Stored entries:
++++++++
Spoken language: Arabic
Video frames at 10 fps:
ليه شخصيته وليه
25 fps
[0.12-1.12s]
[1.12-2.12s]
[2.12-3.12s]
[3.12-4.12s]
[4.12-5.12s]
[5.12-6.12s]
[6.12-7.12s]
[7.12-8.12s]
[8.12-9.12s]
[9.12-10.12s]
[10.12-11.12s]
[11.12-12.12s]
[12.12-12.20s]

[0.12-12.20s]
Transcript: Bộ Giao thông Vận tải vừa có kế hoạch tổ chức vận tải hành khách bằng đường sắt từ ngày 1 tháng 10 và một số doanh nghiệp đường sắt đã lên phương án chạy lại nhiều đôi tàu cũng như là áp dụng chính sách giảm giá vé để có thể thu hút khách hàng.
++++++++
Every record shown above should appear again in your answer, unchanged.

**Written response**
Spoken language: Arabic
Video frames at 10 fps:
ليه شخصيته وليه
25 fps
[0.12-1.12s]
[1.12-2.12s]
[2.12-3.12s]
[3.12-4.12s]
[4.12-5.12s]
[5.12-6.12s]
[6.12-7.12s]
[7.12-8.12s]
[8.12-9.12s]
[9.12-10.12s]
[10.12-11.12s]
[11.12-12.12s]
[12.12-12.20s]

[0.12-12.20s]
Transcript: Bộ Giao thông Vận tải vừa có kế hoạch tổ chức vận tải hành khách bằng đường sắt từ ngày 1 tháng 10 và một số doanh nghiệp đường sắt đã lên phương án chạy lại nhiều đôi tàu cũng như là áp dụng chính sách giảm giá vé để có thể thu hút khách hàng.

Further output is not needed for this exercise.